──────── Extracted data

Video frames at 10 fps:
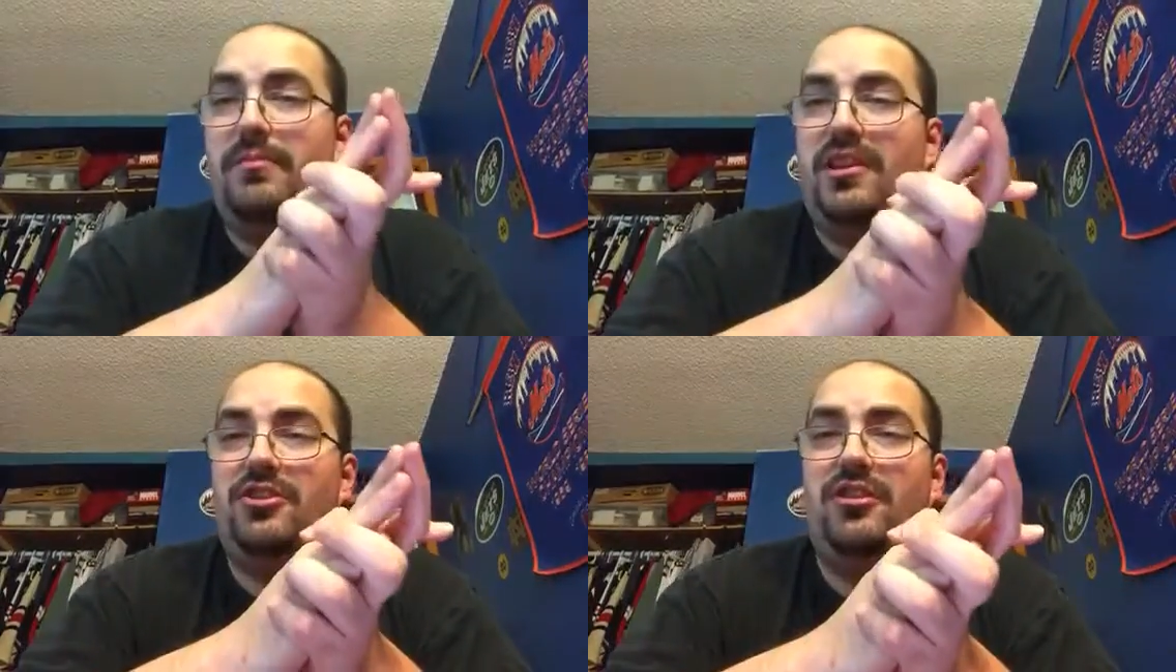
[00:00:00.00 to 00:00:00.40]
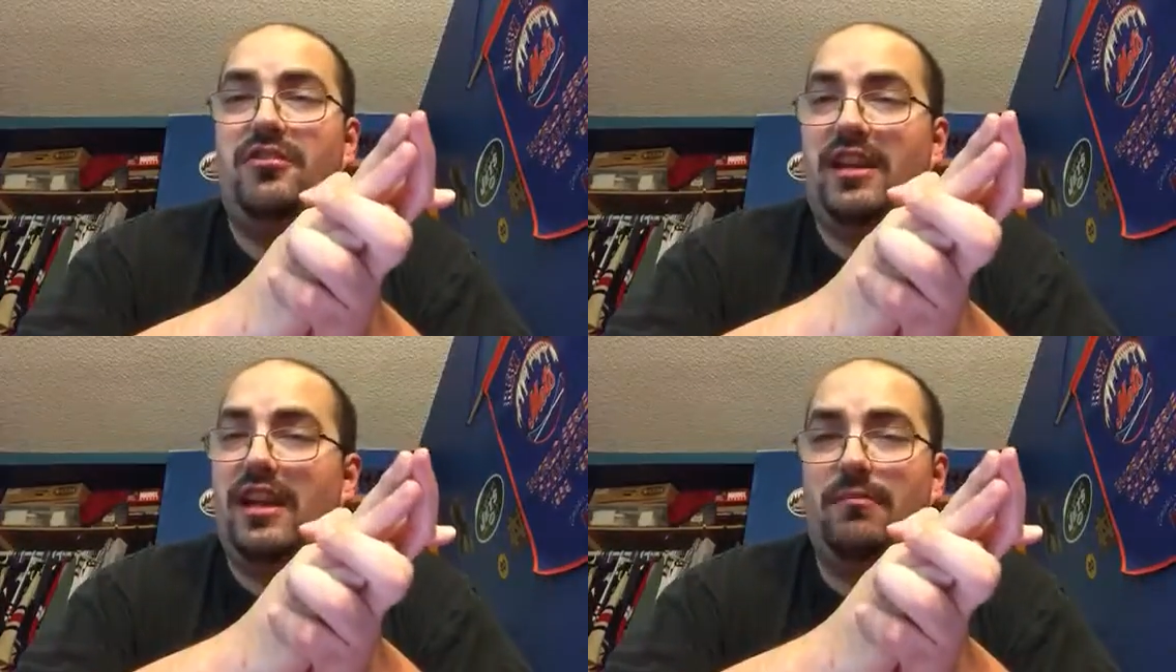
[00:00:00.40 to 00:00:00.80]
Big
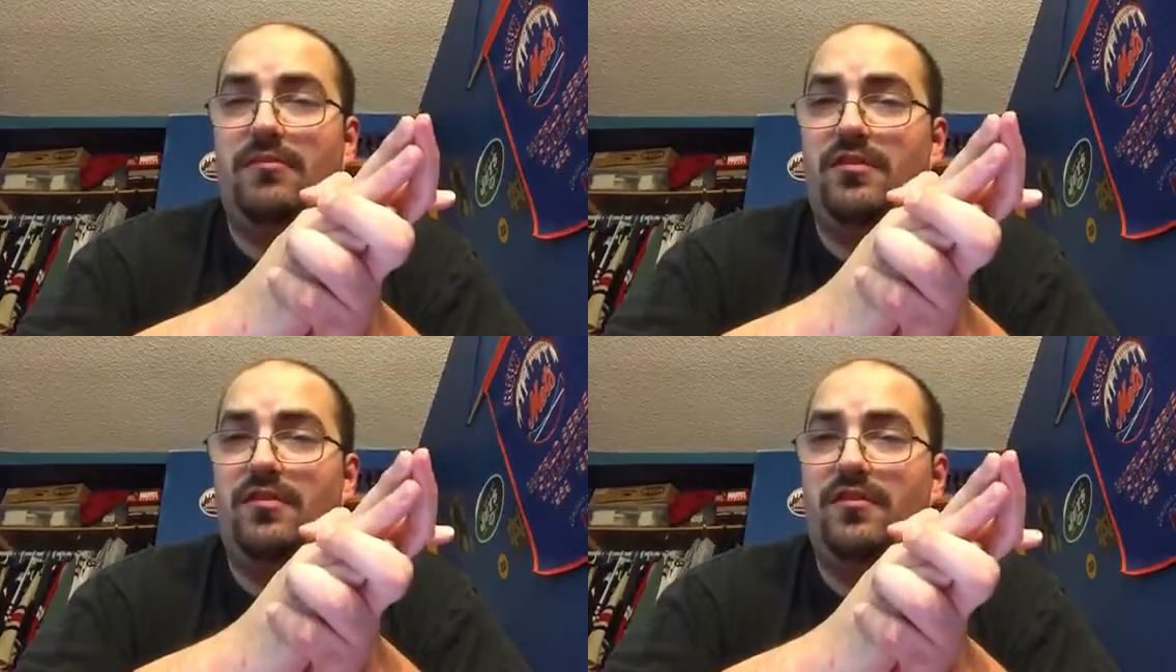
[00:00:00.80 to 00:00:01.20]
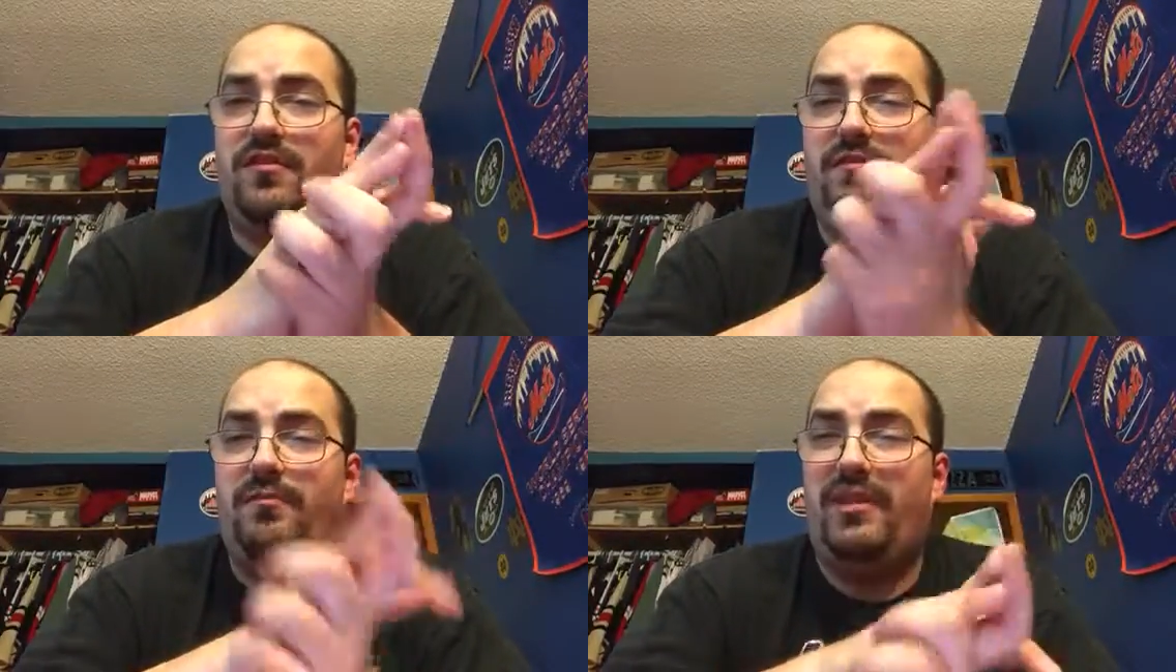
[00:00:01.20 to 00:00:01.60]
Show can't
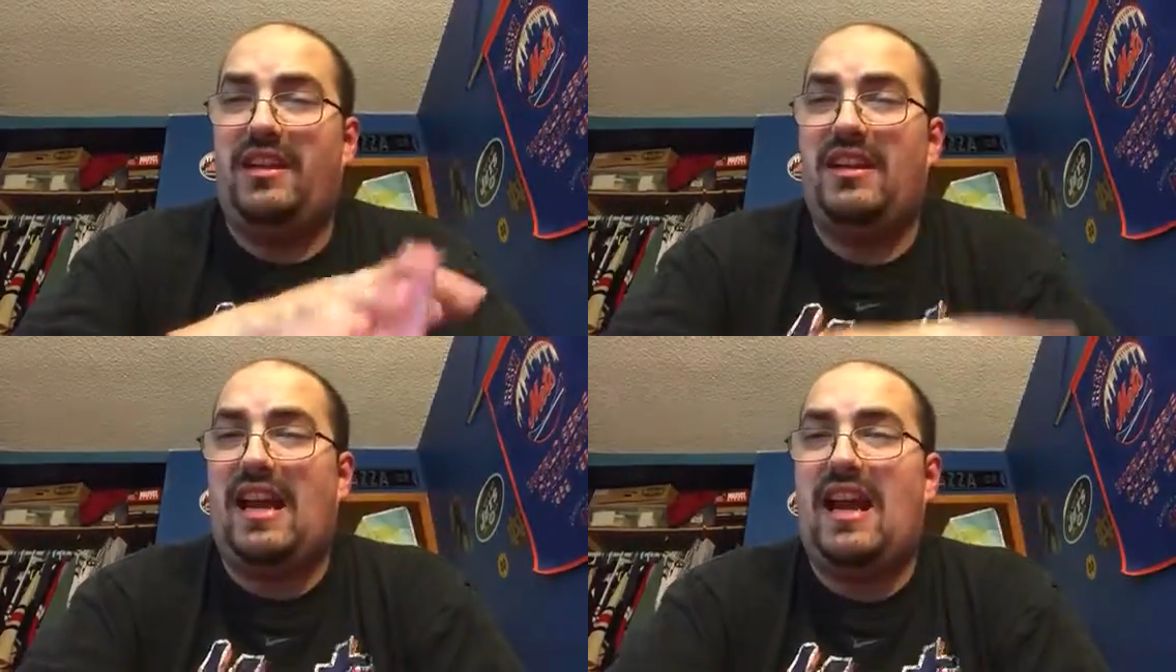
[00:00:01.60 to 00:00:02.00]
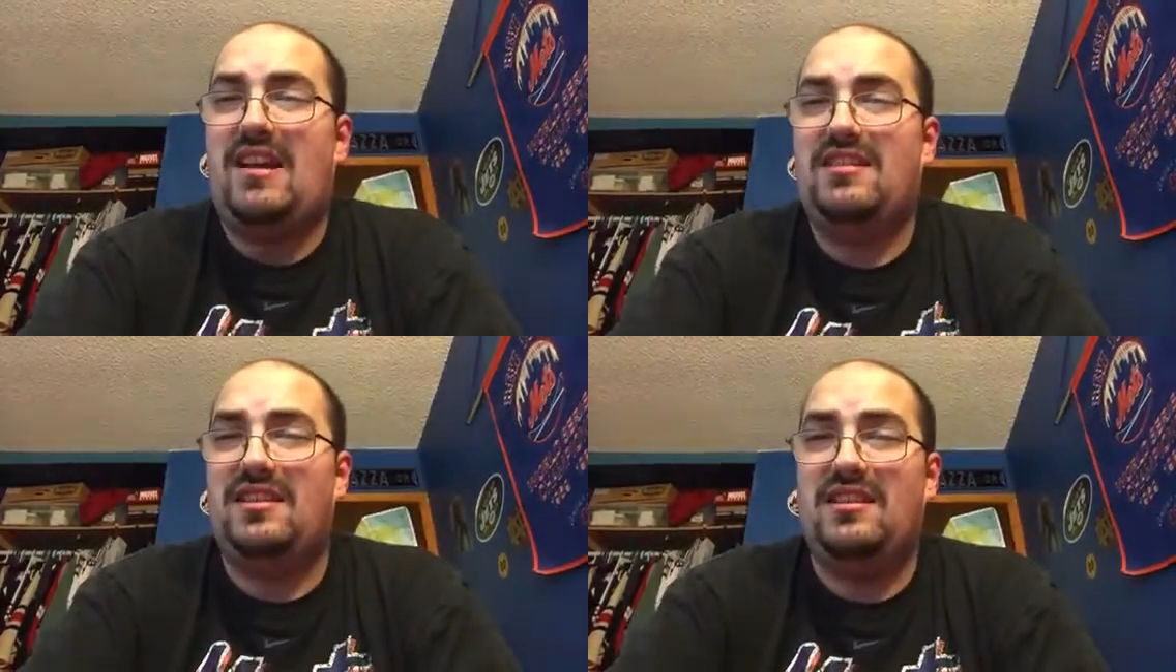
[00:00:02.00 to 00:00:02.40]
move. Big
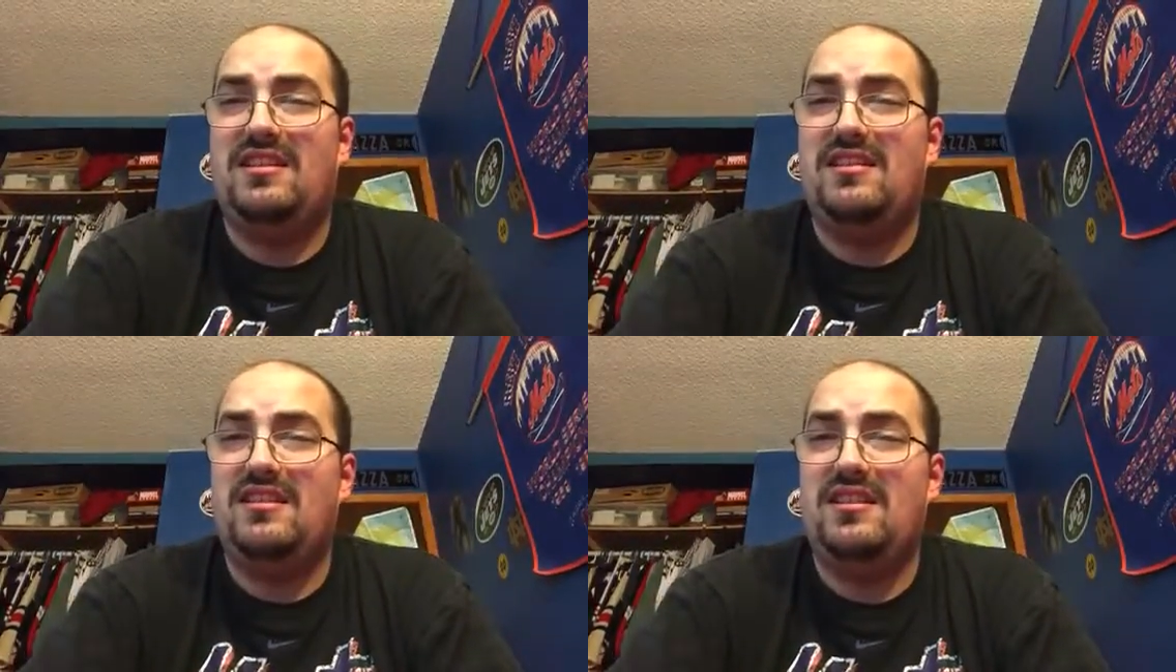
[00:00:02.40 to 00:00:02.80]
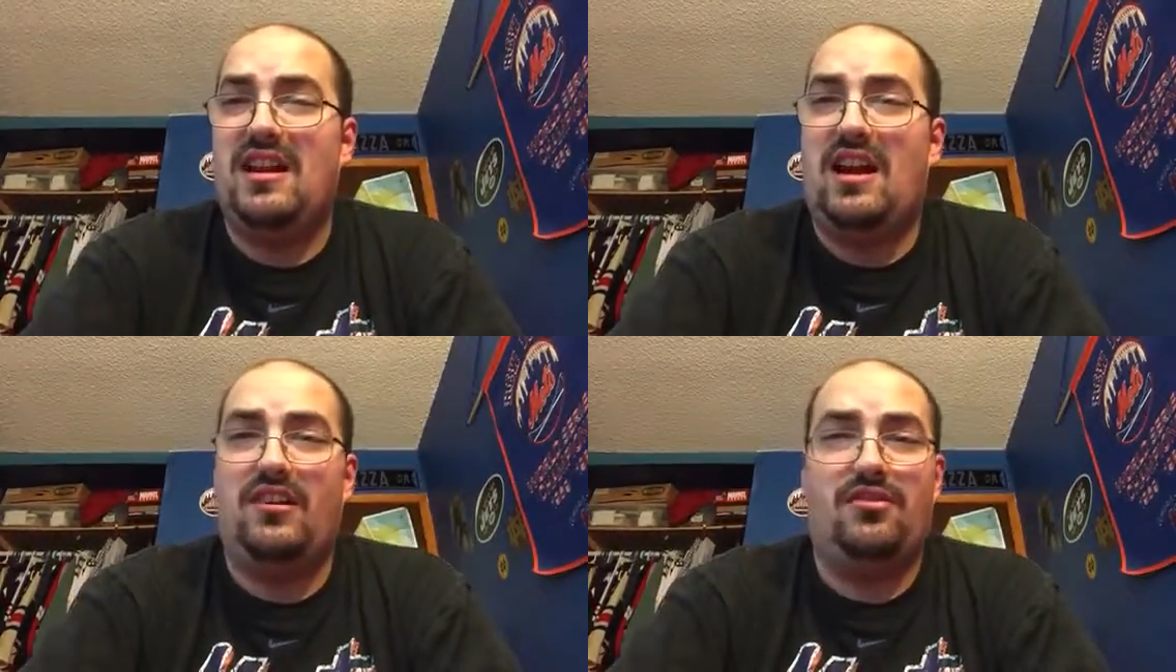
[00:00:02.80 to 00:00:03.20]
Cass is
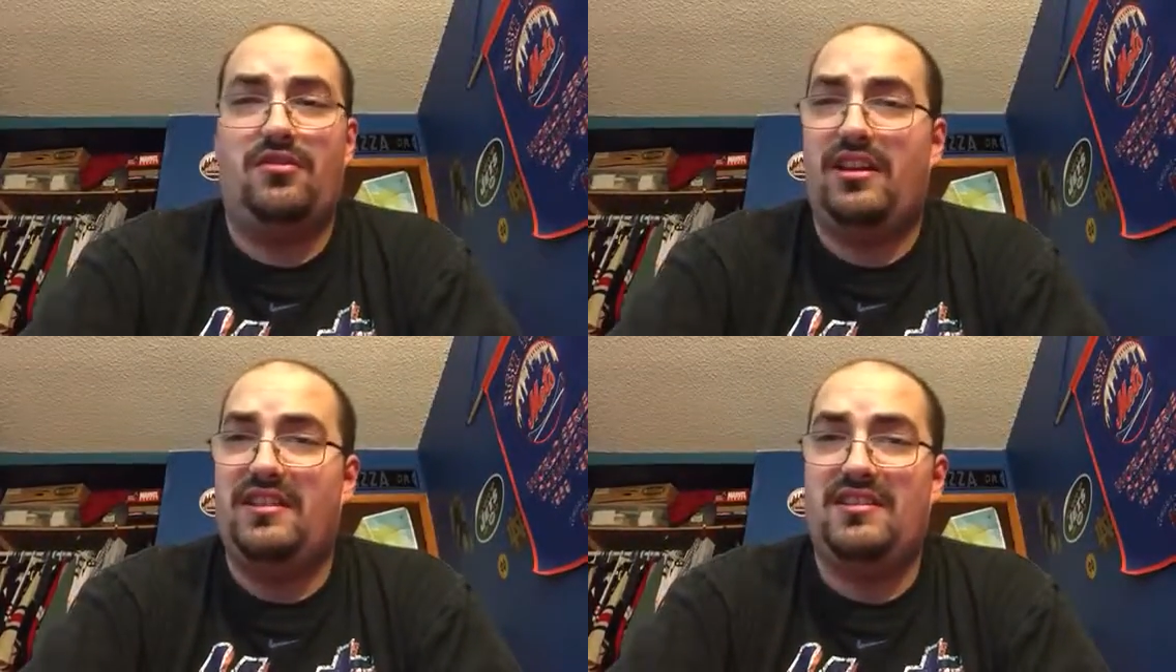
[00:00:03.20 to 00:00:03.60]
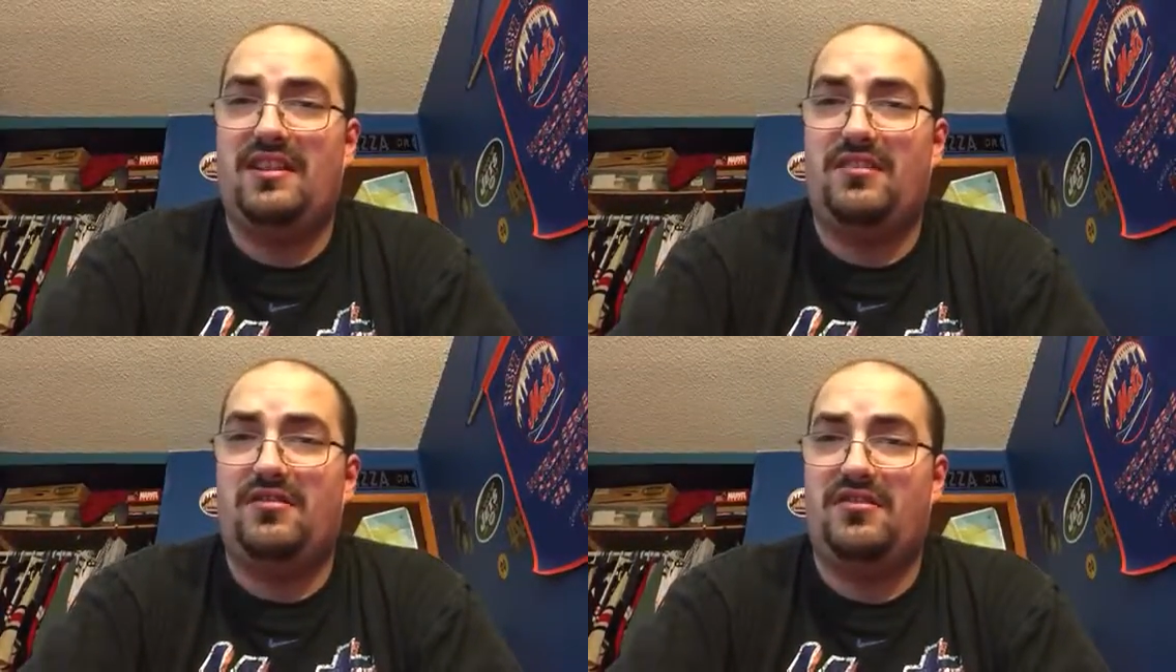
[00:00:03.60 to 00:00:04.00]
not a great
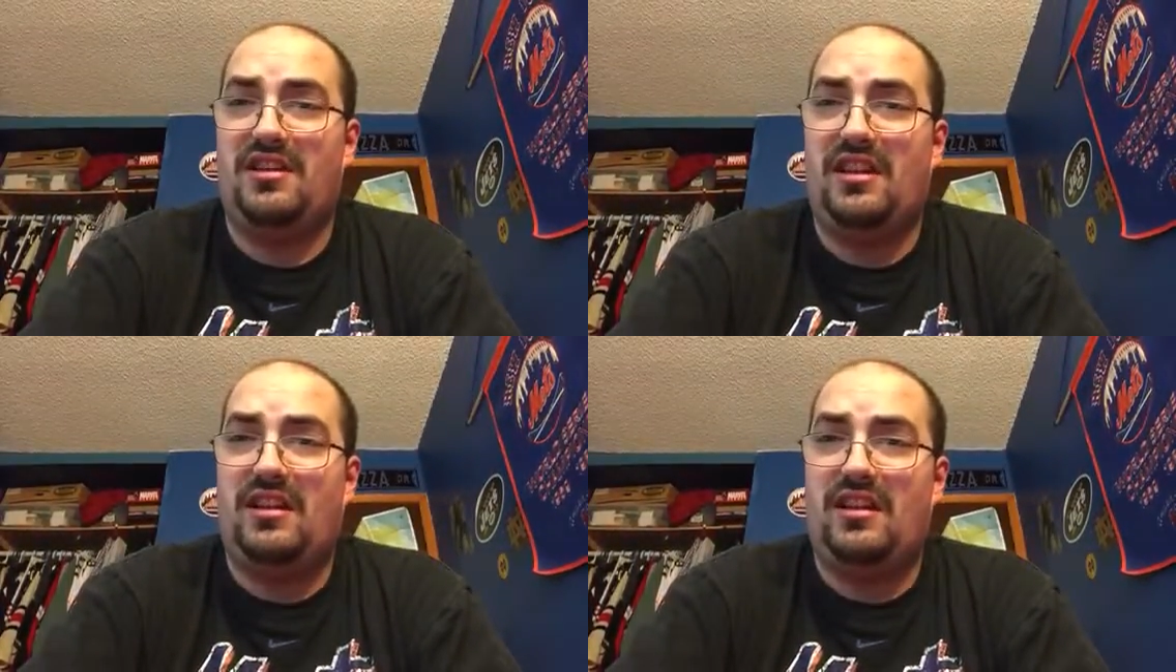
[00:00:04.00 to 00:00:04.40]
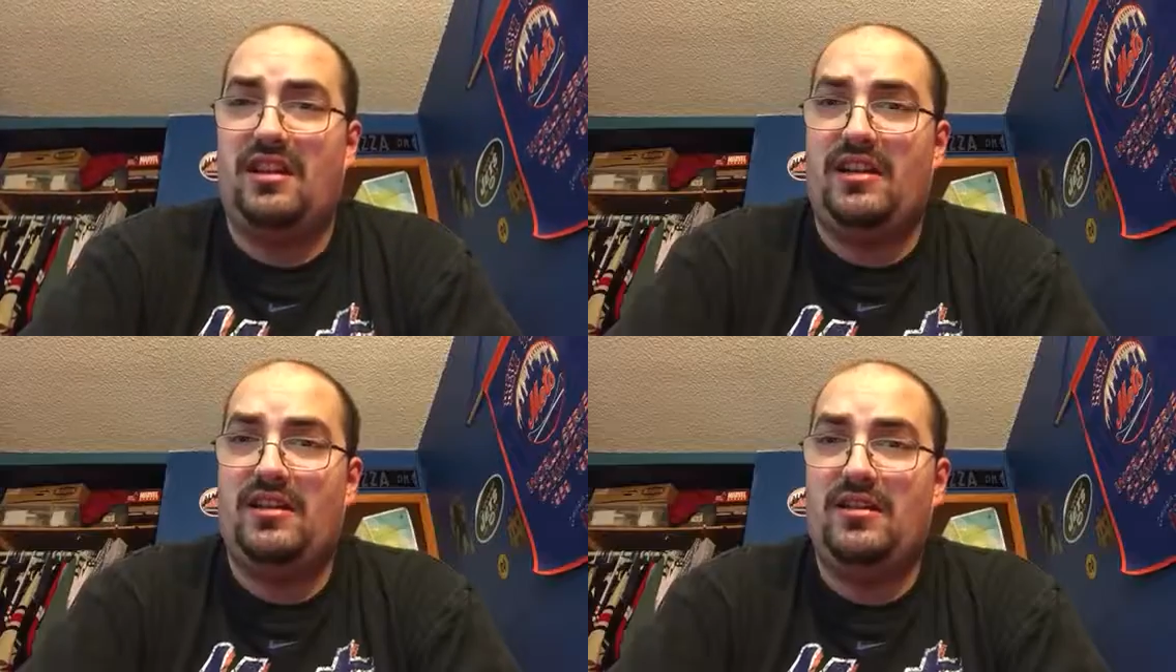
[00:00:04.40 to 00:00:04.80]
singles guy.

────────────────
──────── Extracted data

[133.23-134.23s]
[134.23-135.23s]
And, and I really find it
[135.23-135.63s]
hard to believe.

────────────────

For this exercise, return exactly the lines above from the line with "Video frames at" through the line with "[00:00:03.20 to 00:00:03.60]", both included. Do not copy the pictures.

Video frames at 10 fps:
[00:00:00.00 to 00:00:00.40]
[00:00:00.40 to 00:00:00.80]
Big
[00:00:00.80 to 00:00:01.20]
[00:00:01.20 to 00:00:01.60]
Show can't
[00:00:01.60 to 00:00:02.00]
[00:00:02.00 to 00:00:02.40]
move. Big
[00:00:02.40 to 00:00:02.80]
[00:00:02.80 to 00:00:03.20]
Cass is
[00:00:03.20 to 00:00:03.60]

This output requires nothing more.